I have some pet turtles and whenever I have questions related to them the first place I look is the turtleforum. Now I am getting a kitty, so I sought out the cat equivalent. I will take him home mid-July. By that time I want to learn all the good habits I want to teach him. 
I want to research the best food and the best kitty litter and cat box, the best toys, etc. I have heard that if I teach him early on as a kitten, his breed of kitty will fetch and swim in water and walk on a leash. So if anyone has any info on how to train a kitty to not mind these things I am all ears. I plan on keeping him as an indoor kitty, so it would be nice if I could take him out into the yard to hang out in the sun for a little bit every once in awhile. 
Anyways, glad I found the group. Any advice or tips are appreciated. 
Ginger


----------



## Pawsitively Nicole (Feb 12, 2011)

Welcome to the forums! There is a wealth of information here on all aspects of cat ownership and members that are so brilliant, I have no doubt that they will look forward to answering any questions you might have  

What breed is the kitty that you will be getting?


----------



## konstargirl (Feb 4, 2011)

Hi and welcome to the forum! I sre hope your questions are answered. I wouldl ike to see pictures of the turtles though.


----------



## Digikid (Feb 27, 2011)

Welcome to the forums.


----------



## Susan (Mar 29, 2010)

Hi and welcome! It's good to see someone doing research in advance and I'm sure you'll get lots of help here.


----------



## littlebee (Mar 1, 2011)

What kind of cat are you getting? I've seen a fetching cat once (she was an unknown mix, though)...pretty funny...she'd do it endlessly!


----------



## gingersnaps (Mar 1, 2011)

I am getting a toyger. The litter is due to be born mid April (On my birthday! ) And I put a reservation down for an orange striped male. I get to take him home when he is 12 weeks (mid july). Ive had a fixation with tigers since I was a kid. I wanted to be a vet and work in the zoo with the tigers. So my husband agreed I could have a kitty and I was doing research on different personalities of breeds and I came across toygers. Fell in love. 

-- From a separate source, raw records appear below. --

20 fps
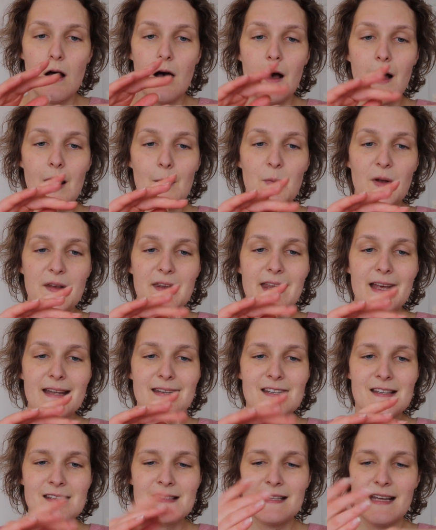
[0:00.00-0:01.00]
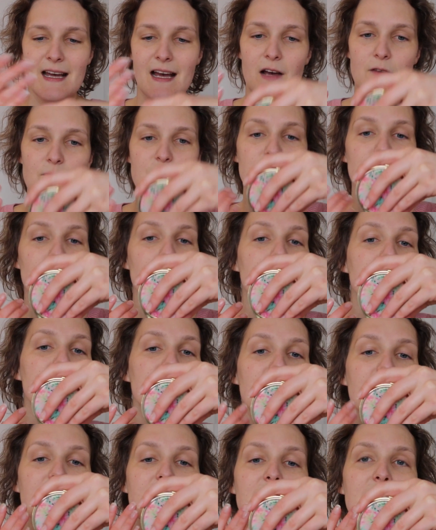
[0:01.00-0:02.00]
but that doesn't have to
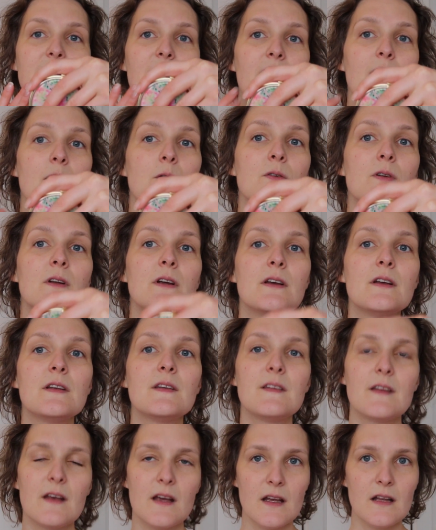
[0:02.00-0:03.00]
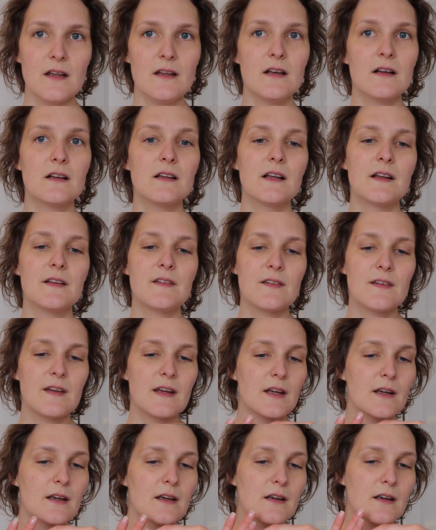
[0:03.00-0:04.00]
be a downside. Let's
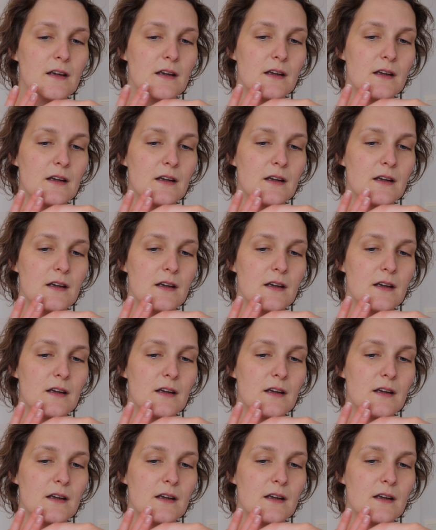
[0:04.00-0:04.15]
see.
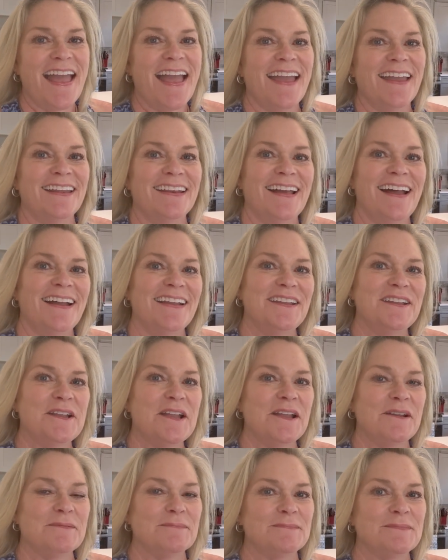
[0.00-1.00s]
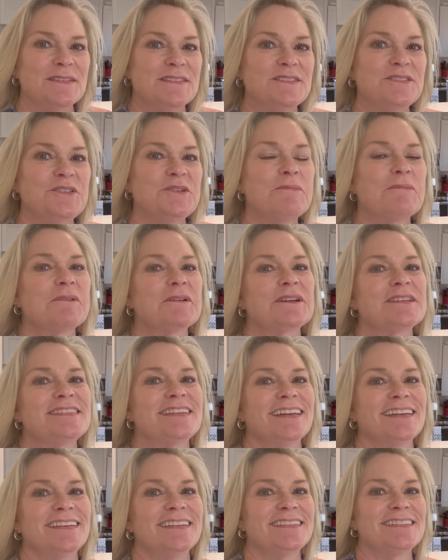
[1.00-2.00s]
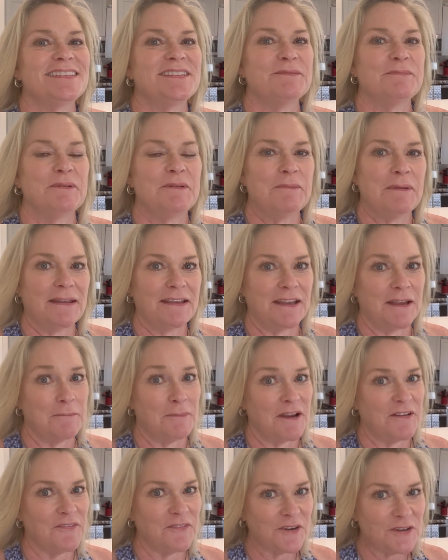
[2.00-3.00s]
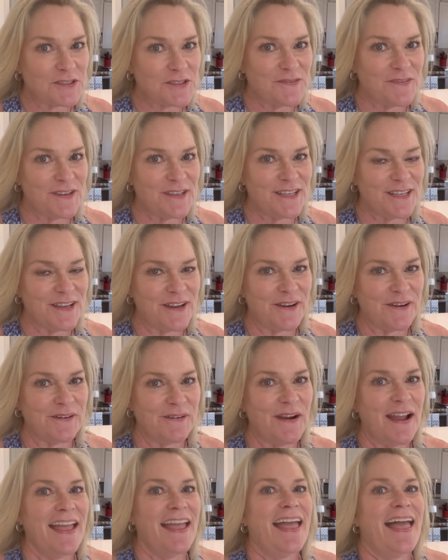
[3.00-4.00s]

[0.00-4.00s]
and I am super excited to be making my first video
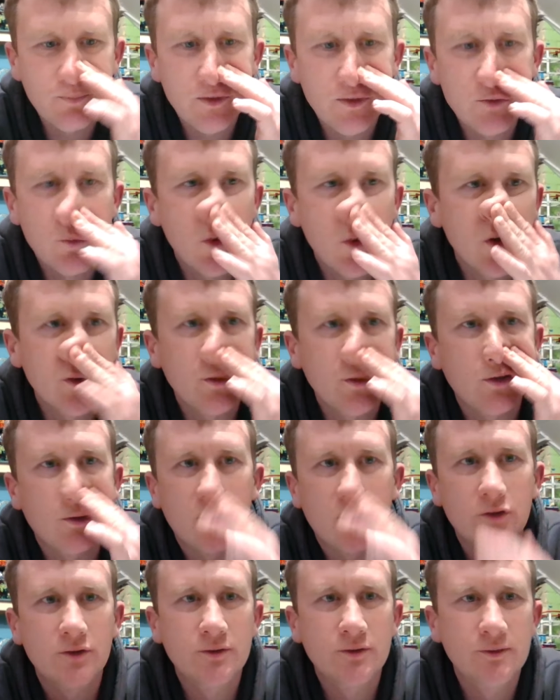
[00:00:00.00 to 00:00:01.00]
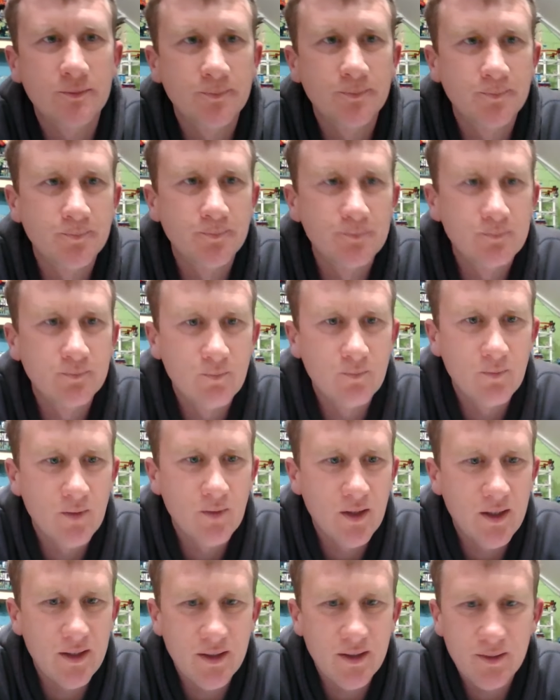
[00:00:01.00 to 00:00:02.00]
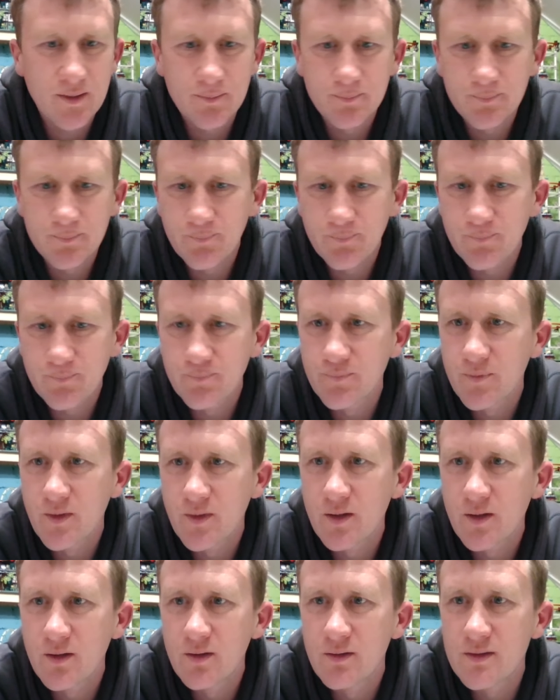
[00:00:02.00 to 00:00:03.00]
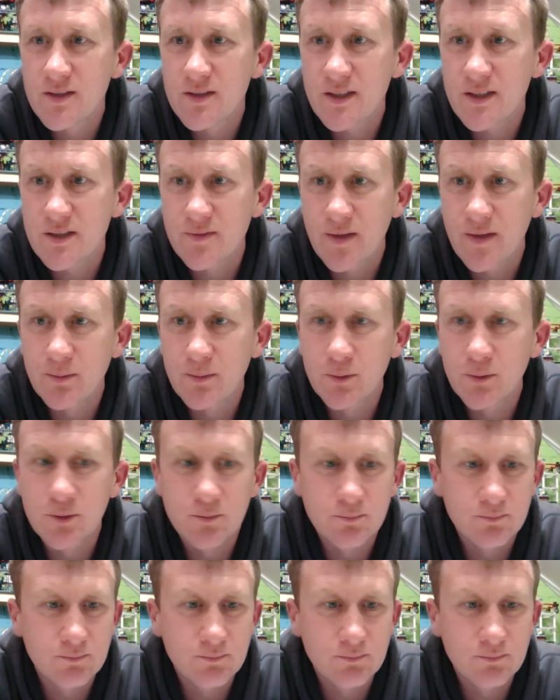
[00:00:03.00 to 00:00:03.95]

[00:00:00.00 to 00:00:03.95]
There's one on here. 6 available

As for the turtles, they are a little over 5 years old. The bigger one is a male red eared slider, his name is Tyler. The smaller one is a female western painted, her name is Toby. Ill try to figure out how to post pics.


----------



## my5kitties (Sep 13, 2005)

What's a toyger? I've never heard of this breed. Do you have any pictures/links to it?

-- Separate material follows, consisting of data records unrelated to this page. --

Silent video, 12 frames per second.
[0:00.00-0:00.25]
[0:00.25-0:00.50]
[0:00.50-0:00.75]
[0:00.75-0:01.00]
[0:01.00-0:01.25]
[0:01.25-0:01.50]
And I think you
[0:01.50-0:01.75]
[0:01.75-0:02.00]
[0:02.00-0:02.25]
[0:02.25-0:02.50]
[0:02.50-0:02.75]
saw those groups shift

Oh! Where are my manners? Welcome to Cat Forum!


----------



## gingersnaps (Mar 1, 2011)

a toyger is a designer breed introduced in 1980. They are still in development. It is basically a domestic cat bred to resemble a toy tiger and have a laid-back, easy to train and super friendly temperment. Here is a website with more info on them:

www.[B]toygers[/B].org/


----------



## Susan (Mar 29, 2010)

Thanks for posting the pictures...I like turtles!


----------



## suwanee (Jan 22, 2011)

Welcome, gingersnaps! Is that going to be your new Toyger's name?

Beautiful breed of cats, thanks for the link.


----------



## gingersnaps (Mar 1, 2011)

Thanks for the welcome. No, I dont know what his name will be. I figure I would like to meet him and see what he is like before I designate a name for him.
My name is Ginger and gingersnaps is what my mom calls me as a term of endearment. Im in my 30s now but the term stuck with me.


----------



## konstargirl (Feb 4, 2011)

Oh Ginger is a cute name..


----------



## Jan Rebecca (Oct 14, 2010)

Never heard of a toyger will have to look them up! I have a bengal -- welcome to the forum.


----------



## gingersnaps (Mar 1, 2011)

Hi Jan and thank you. From what I have read, bengals were bred using a wild asian snow leopard with a domestic cat. Toygers were bred using a bengal with a domestic tabby cat. So really a toyger looks a lot like a bengal in body frame and the feel and texture of the fur but they have stripes instead of spots or marble. The breed is still in development I guess.


----------